Les deux ONG examinent plusieurs scénarios possibles de plaintes d’entreprises. La question de l’accès aux médicaments fait partie des sujets sensibles. Des États pourraient décider d’appliquer des « licences obligatoires » pour des traitements contre le Covid. Celles-ci permettent à des producteurs de génériques, non titulaire des brevets, de produire malgré tout les médicaments et de les distribuer (voir notre article Covid : pour des traitements accessibles à tous, casser les monopoles, socialiser la production). Les avocats spécialisés considèrent que ces licences mutualisées pourraient donner lieu à des procédures en « expropriation » en vertu de traités d’investissement. « Imposer un plafond sur les prix pour les fournitures médicales est également identifié comme une cible », soulignent les deux organisations, car cela peut « réduire considérablement les revenus des ventes ».
Porter plainte contre des mesures qui protègent les populations…
Les mesures en faveur des habitants à petits revenus risquent aussi d’attirer les foudres d’investisseurs. Plusieurs gouvernements, comme en Espagne, ont instauré un moratoire sur les loyers ou interdit de couper l’approvisionnement en eau, gaz et électricité même en cas d’impayés (voir notre article). Les avocats des multinationales « suivent ces débats en gardant à l’esprit les éventuelles demandes d’indemnisation des sociétés immobilières et des sociétés de services publics. »

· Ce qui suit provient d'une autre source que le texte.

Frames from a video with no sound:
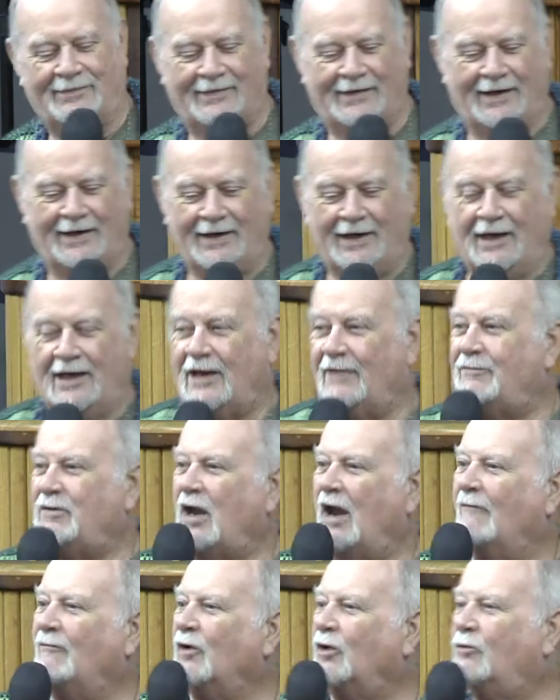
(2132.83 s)
There you
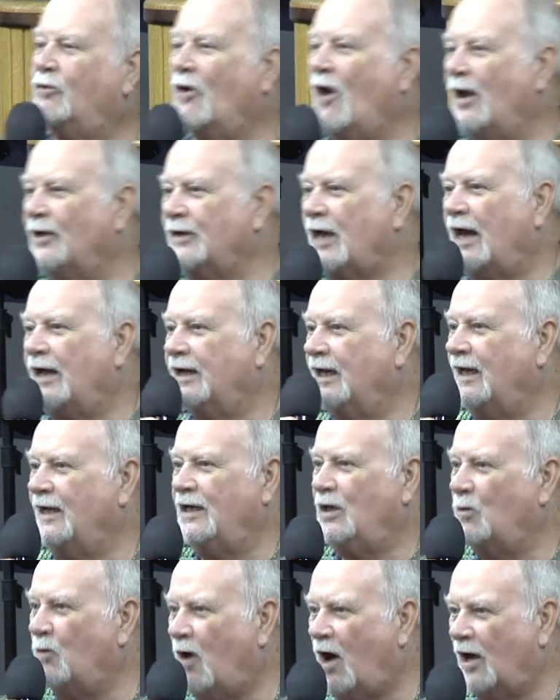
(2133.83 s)
go.
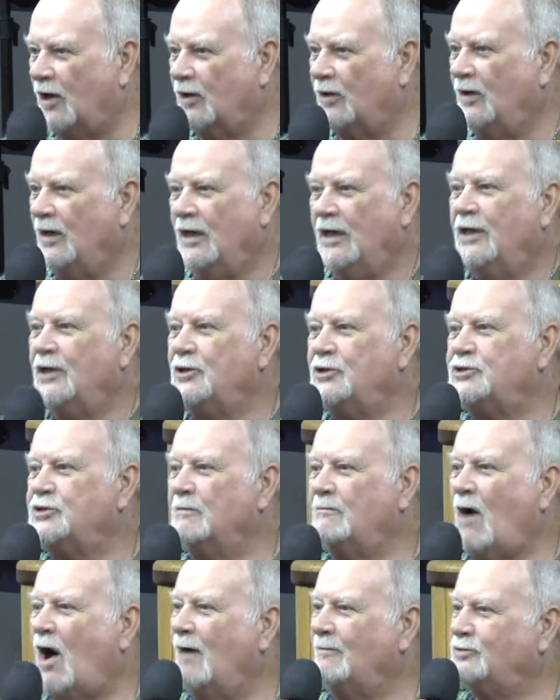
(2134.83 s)
So, if
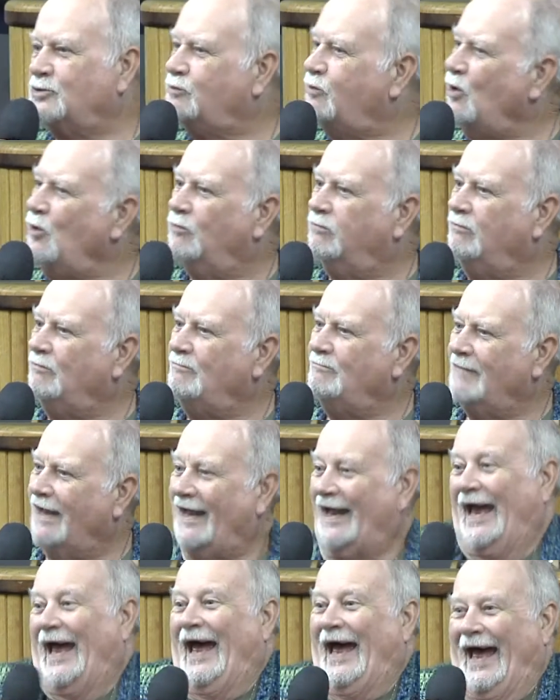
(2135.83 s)
you ever crawled out of
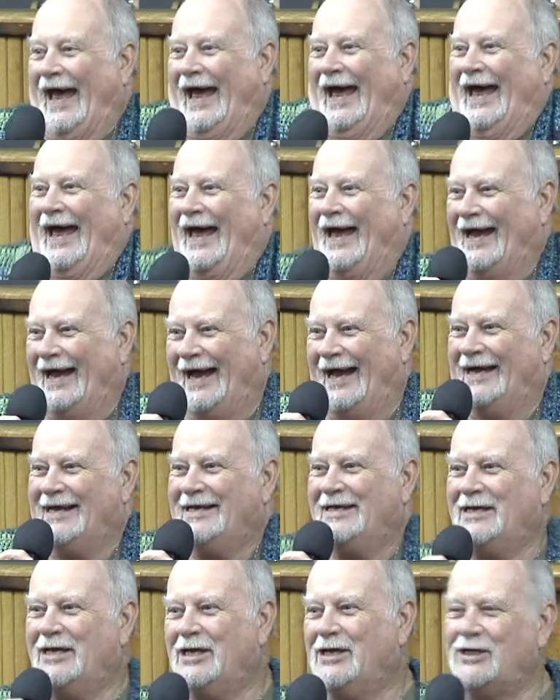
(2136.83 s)
any water, it was
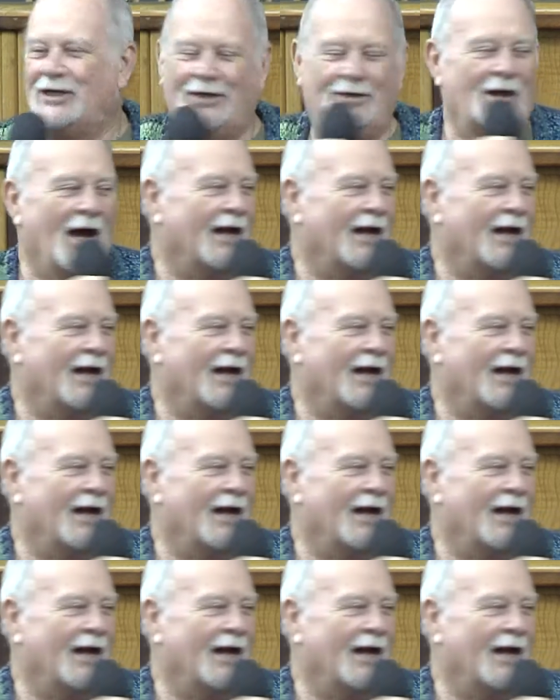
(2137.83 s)
your mom's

Autre angle d’attaque de ces cabinets d’avocats et de leurs fortunés clients : poursuivre les gouvernements pour ne pas « avoir empêché l’agitation sociale », possible après des mois de confinement et avec la crise économique qui se profile. « Si les troubles sociaux entraînent le pillage des entreprises, les investisseurs étrangers pourraient prétendre que l’État a manqué à son obligation de fournir une protection et une sécurité complètes », avance ainsi le cabinet d’avocats londonien Voltera Fietta [3]. Les deux ONG rappellent une décision rendue contre l’Égypte en 2017. Les « arbitres » avaient estimé, sur la base d’un accord d’investissement avec les États-Unis, que l’Égypte n’avait pas assuré une protection policière suffisante à un gazoduc dans lequel l’investisseur israélo-américain Ampal-American avait des intérêts. Le gazoduc avait subi des attaques de la part de groupes militants dans le sillage du Printemps arabe.
Et porter plainte si les entreprises ne se jugent pas assez protégées
En clair, les gros investisseurs jouent sur les deux tableaux : si trop de mesures sociales sont prises, ils demanderont des dédommagements, si aucune mesure n’est prise et que des troubles politiques s’en suivent, ils demanderont des dédommagements.
Depuis des années, de nombreuses ONG alertent sur les dangers que représentent ces tribunaux d’arbitrage pour la démocratie. Des pays ont déjà décidé de mettre fin à des traités d’investissements qui les exposaient à ce type de poursuites. Début mai, 23 États européens ont signé un accord pour en finir avec 130 traités bilatéraux conclus entre eux [4]. L’Italie s’est aussi retirée du traité européen « Charter » sur l’énergie, sur lequel se basent les poursuites de Vattenfall contre l’Allemagne et celle d’une société pétrolière contre l’Italie.